The Climate Atlas overlays the best-available data and provides an unparalleled view of the climate mitigation and biodiversity protection benefits that public lands across the U.S. can provide. For example, at the map’s intimate scale, it’s possible to see:
Pictured Above: How the unprotected terrain in the Western Arctic has low climate stability while ranking in the top percentages for carbon storage, ecological intactness, and other biodiversity values.
Pictured Above: How a volcanic plateau in the Caja del Rio area outside of Santa Fe, New Mexico plays a key role in helping wildlife species adapt to climate change and is among the top 20% of unprotected public lands with the highest conservation value in the lower 48 U.S. states.
Pictured Above: A look into California's Bodie Hills, unprotected alpine terrain with high ecological intactness and species richness that puts it within the top 10% of all unprotected Bureau of Land Management lands in the state due to its rare biodiversity.
The Climate Atlas offers one of the clearest assessments available of the climate and biodiversity benefits that any given landscape in the U.S. provides. With it, users can:
- View baseline data on the ecological health and status of a landscape, and what the government is currently doing (or not doing) to protect it.
- Identify which public lands offer the best opportunities for storing carbon, preventing species loss, and protecting biodiversity.
- Scan already-protected lands and where oil and gas wells are located.
- Prioritize which public lands to protect based on the values you select.
This tool has been more than a year in the making and was conceived and developed by the Conservation Lands Foundation and Conservation Science Partners. The Climate Atlas is novel in four important ways:
- It focuses on climate, carbon, and biodiversity.

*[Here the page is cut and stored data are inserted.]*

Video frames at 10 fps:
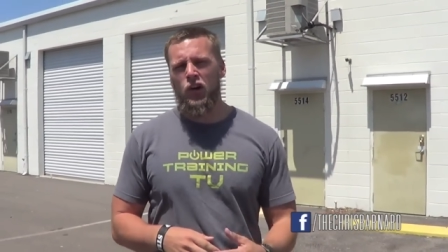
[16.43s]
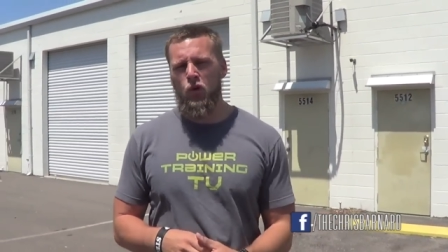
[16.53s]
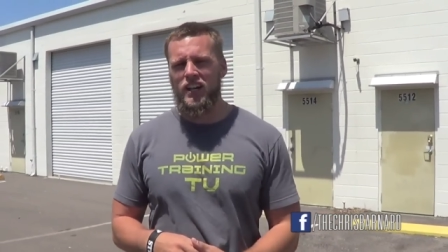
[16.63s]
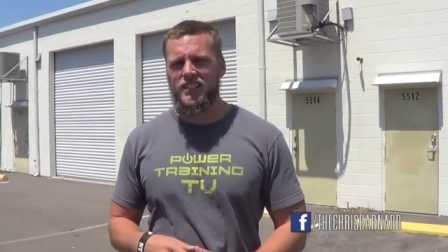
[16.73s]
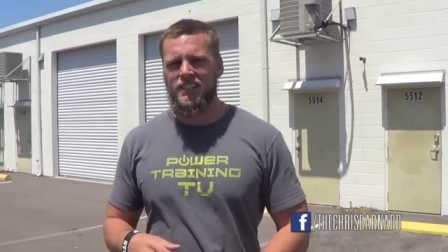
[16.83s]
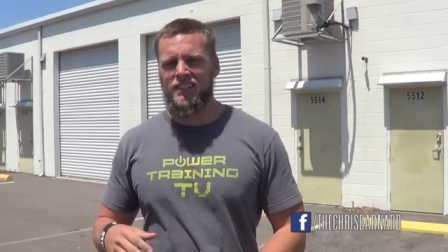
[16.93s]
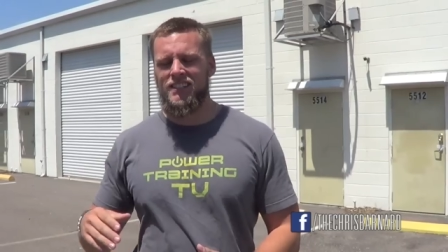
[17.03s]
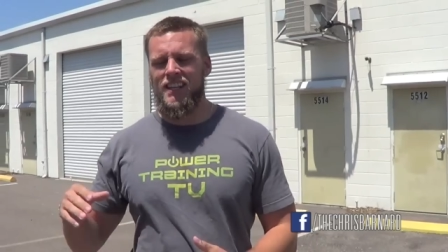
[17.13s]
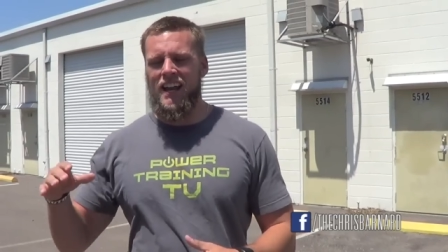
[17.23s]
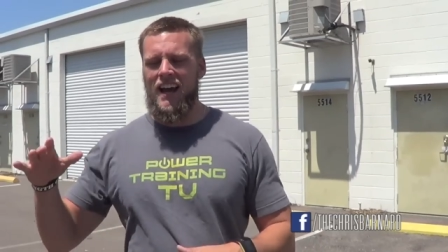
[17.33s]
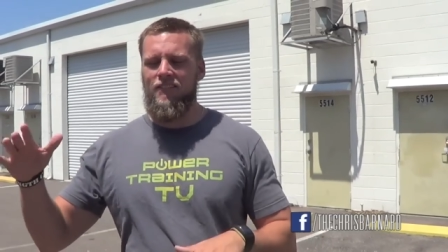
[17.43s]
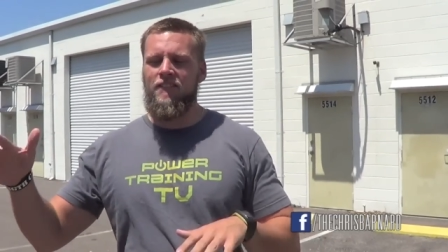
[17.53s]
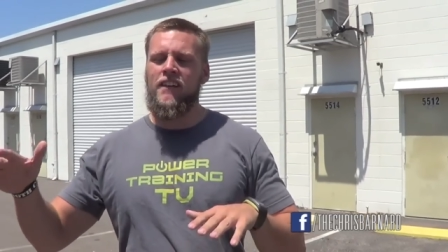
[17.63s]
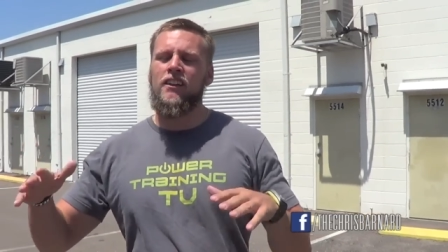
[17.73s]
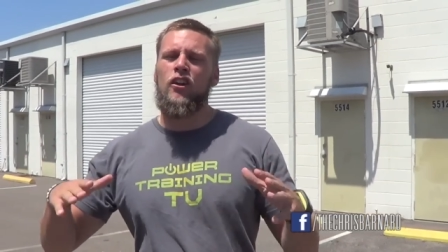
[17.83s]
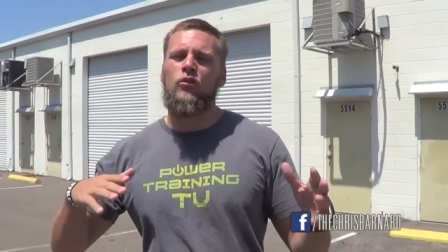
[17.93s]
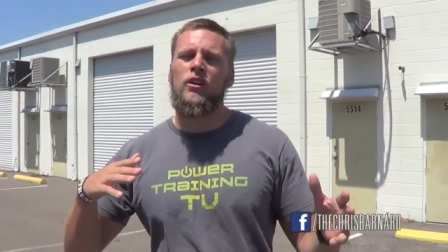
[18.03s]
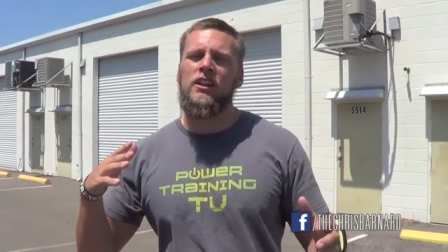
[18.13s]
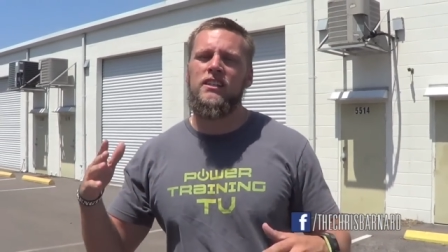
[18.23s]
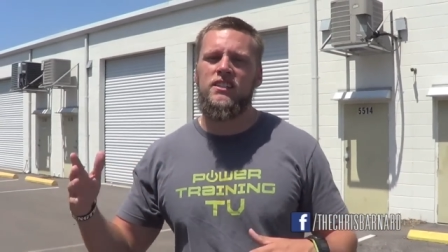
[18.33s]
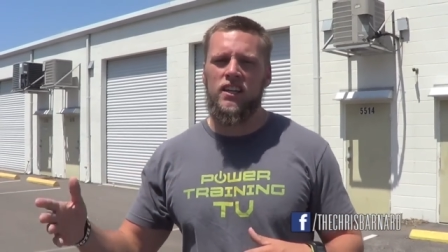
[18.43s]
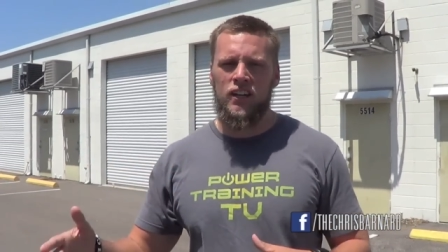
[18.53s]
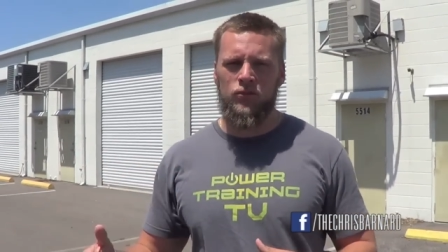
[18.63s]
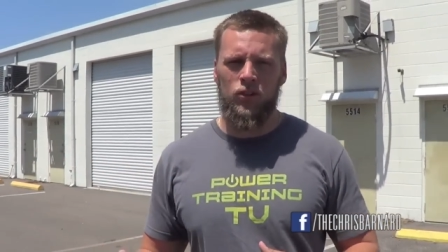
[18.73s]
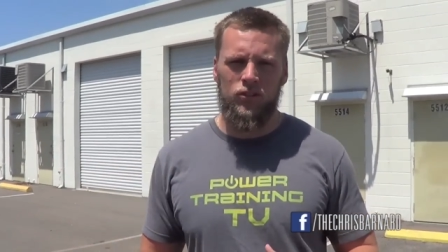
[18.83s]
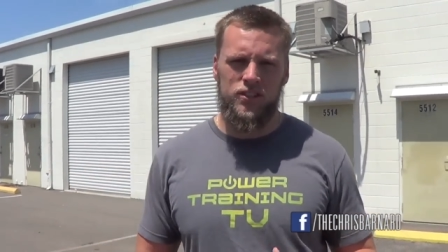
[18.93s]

of questions that I feel are really general.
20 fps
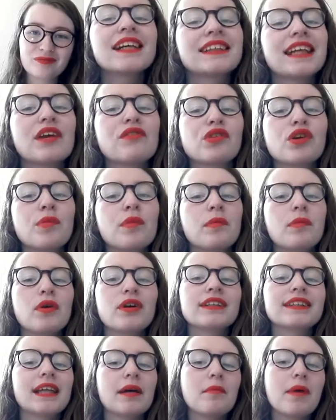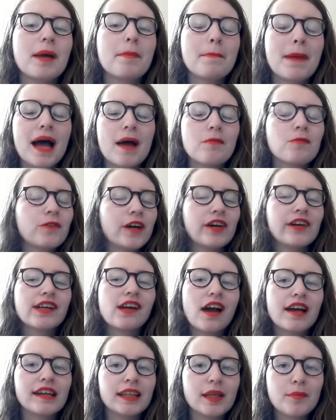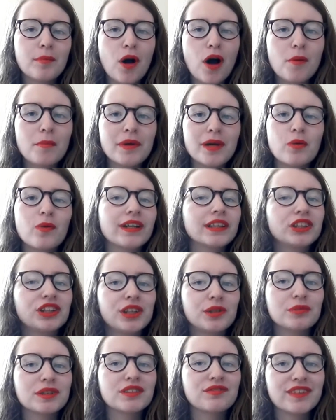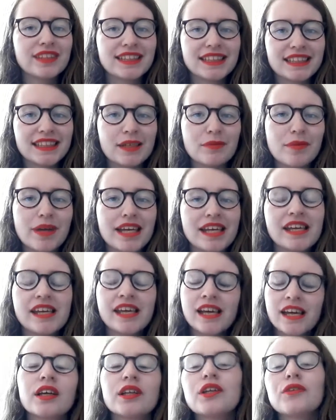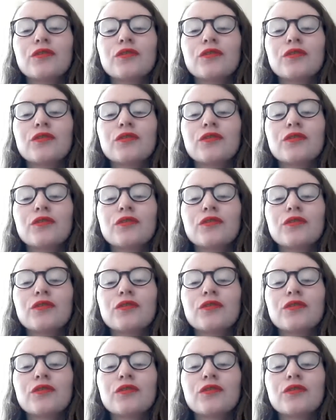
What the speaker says: Next, I have a couple books that my mom very kindly bought me when she was visiting me.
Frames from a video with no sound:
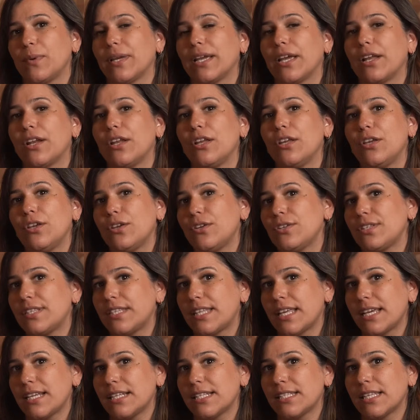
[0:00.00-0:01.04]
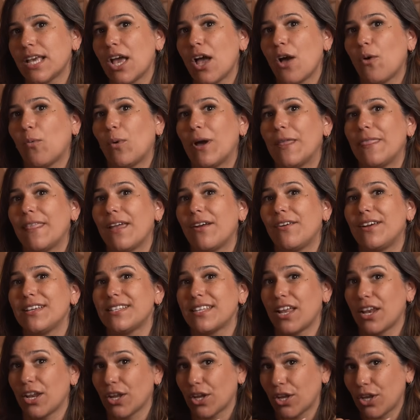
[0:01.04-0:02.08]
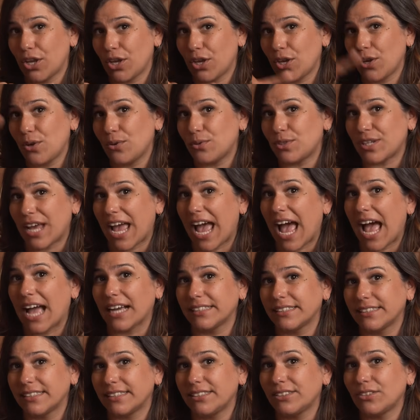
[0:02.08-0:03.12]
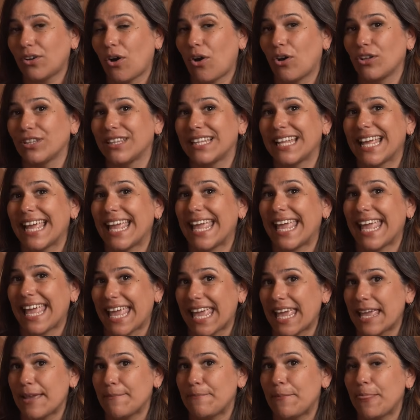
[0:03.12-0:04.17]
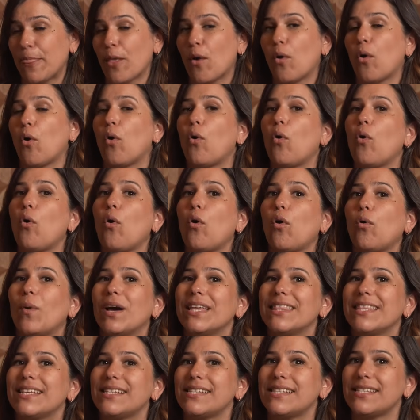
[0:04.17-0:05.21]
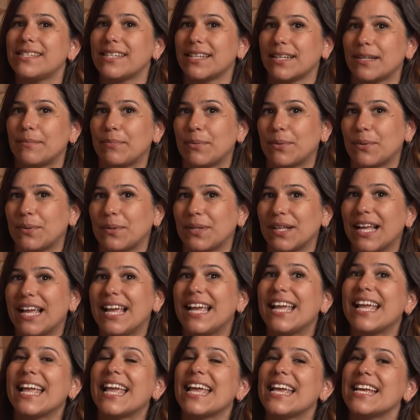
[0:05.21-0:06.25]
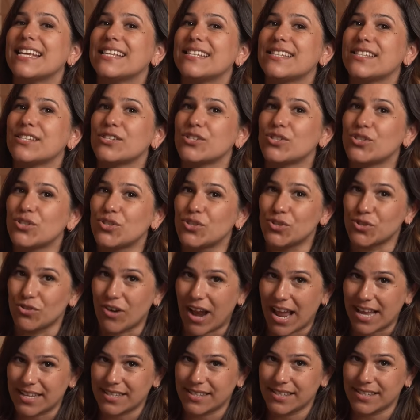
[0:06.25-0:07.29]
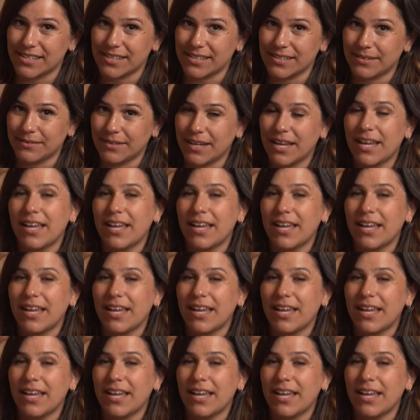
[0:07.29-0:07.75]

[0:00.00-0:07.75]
We're going to use this when there is an acute accent on the E or when the syllable is stressed.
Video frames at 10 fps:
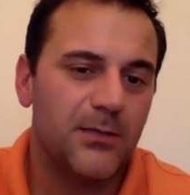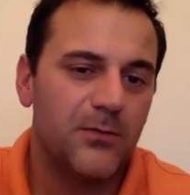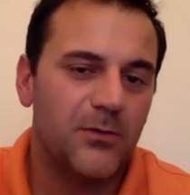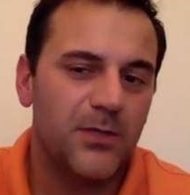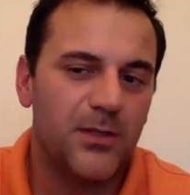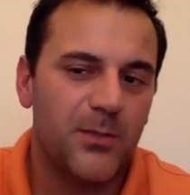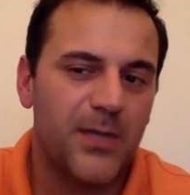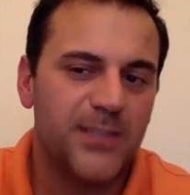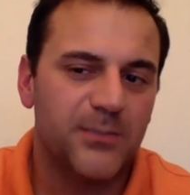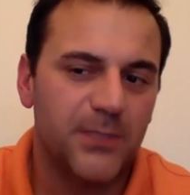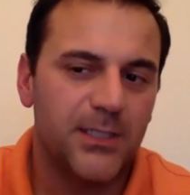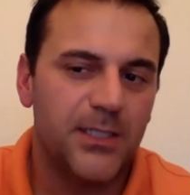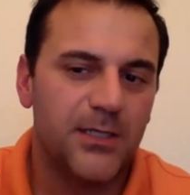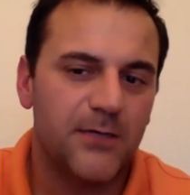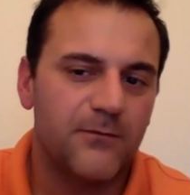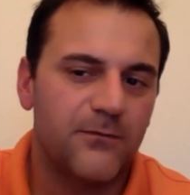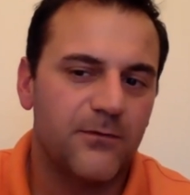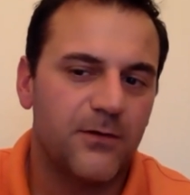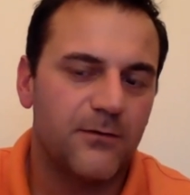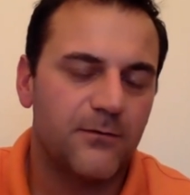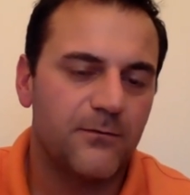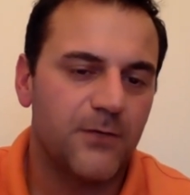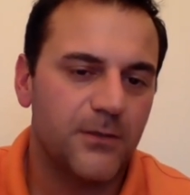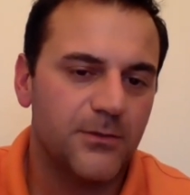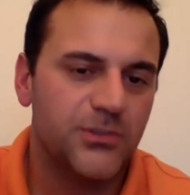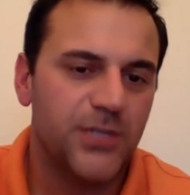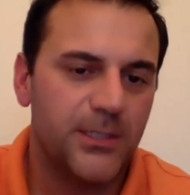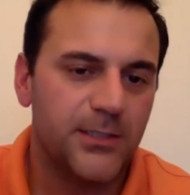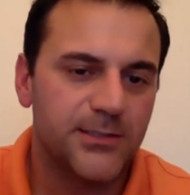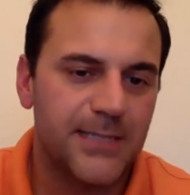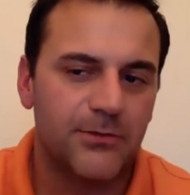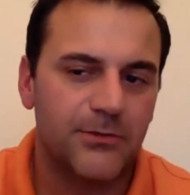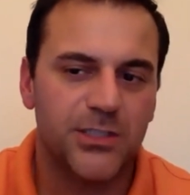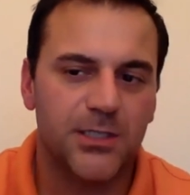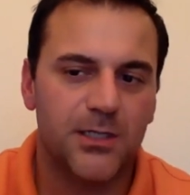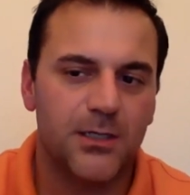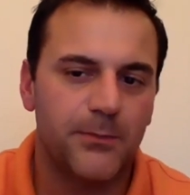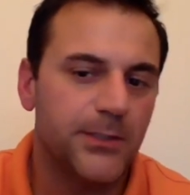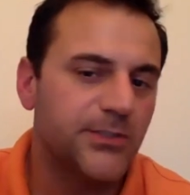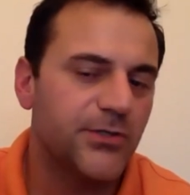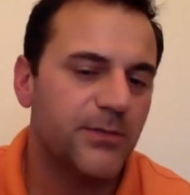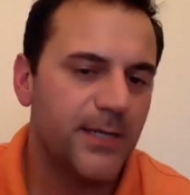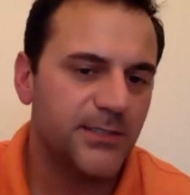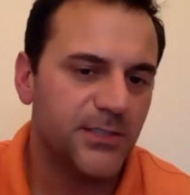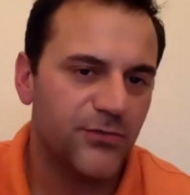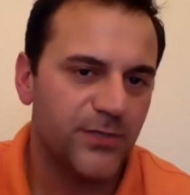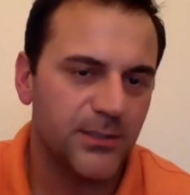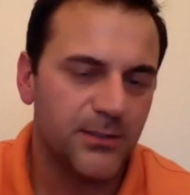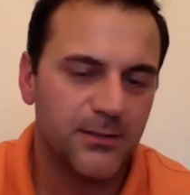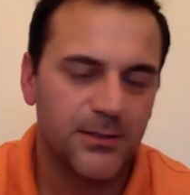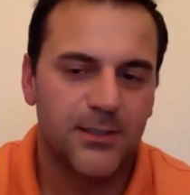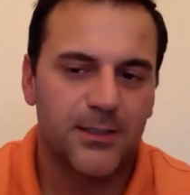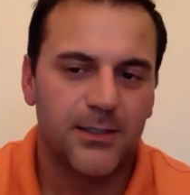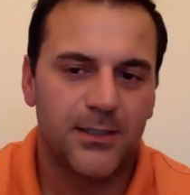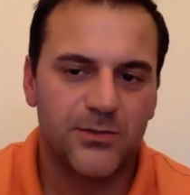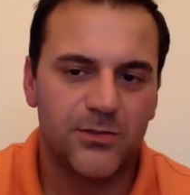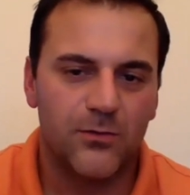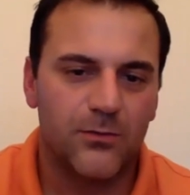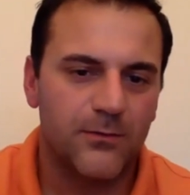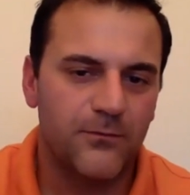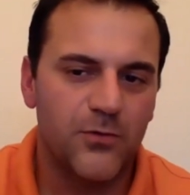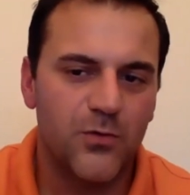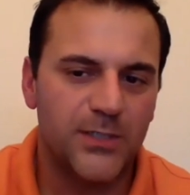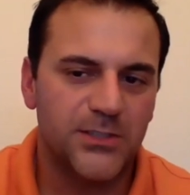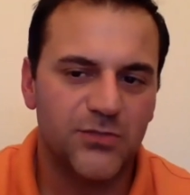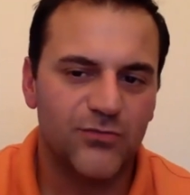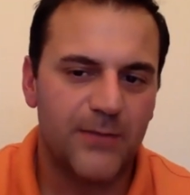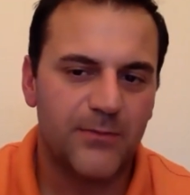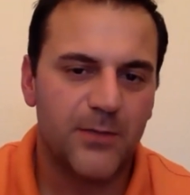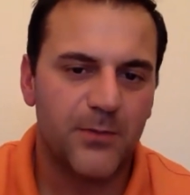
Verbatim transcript: the, the possibility of of uh, China establishing a, a, military base in Greenland. so, yeah, a few questions. That's a great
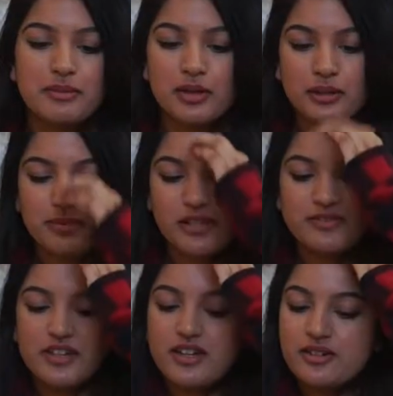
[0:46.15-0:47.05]
BarkBox
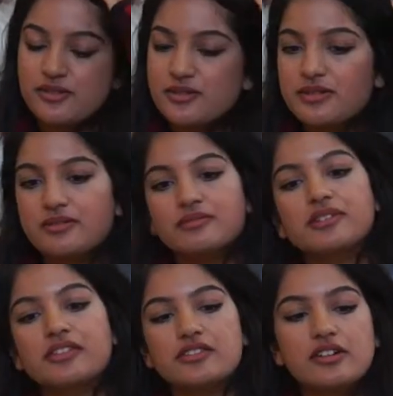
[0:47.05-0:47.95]
videos with
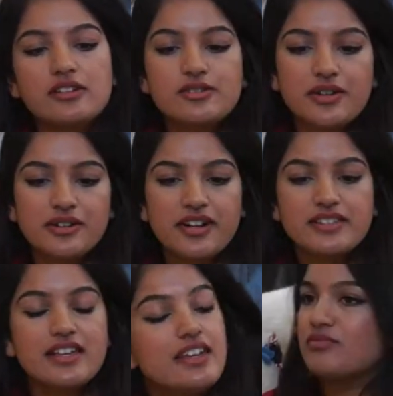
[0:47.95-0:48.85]
other dogs going
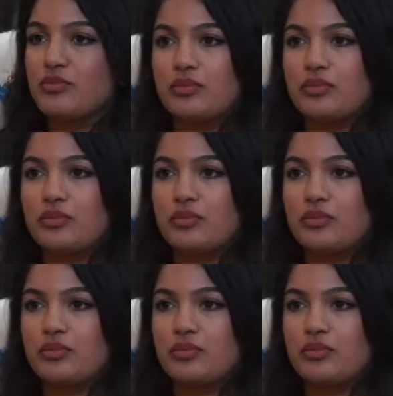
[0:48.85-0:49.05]
crazy.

- It includes Alaska, which is not often included in data analyses of this kind.
- It uses a rigorous, peer-reviewed modeling approach to combine indicators.
- It’s designed to directly meet user needs.
"Mitigating the impacts of climate change and stemming the loss of biodiversity are two of the most important conservation challenges facing humanity today" said Dr. Justin Suraci, lead scientist at Conservation Science Partners. "This tool draws on the best available data to provide rigorous, science-based recommendations on which landscapes to prioritize in meeting these crucial goals."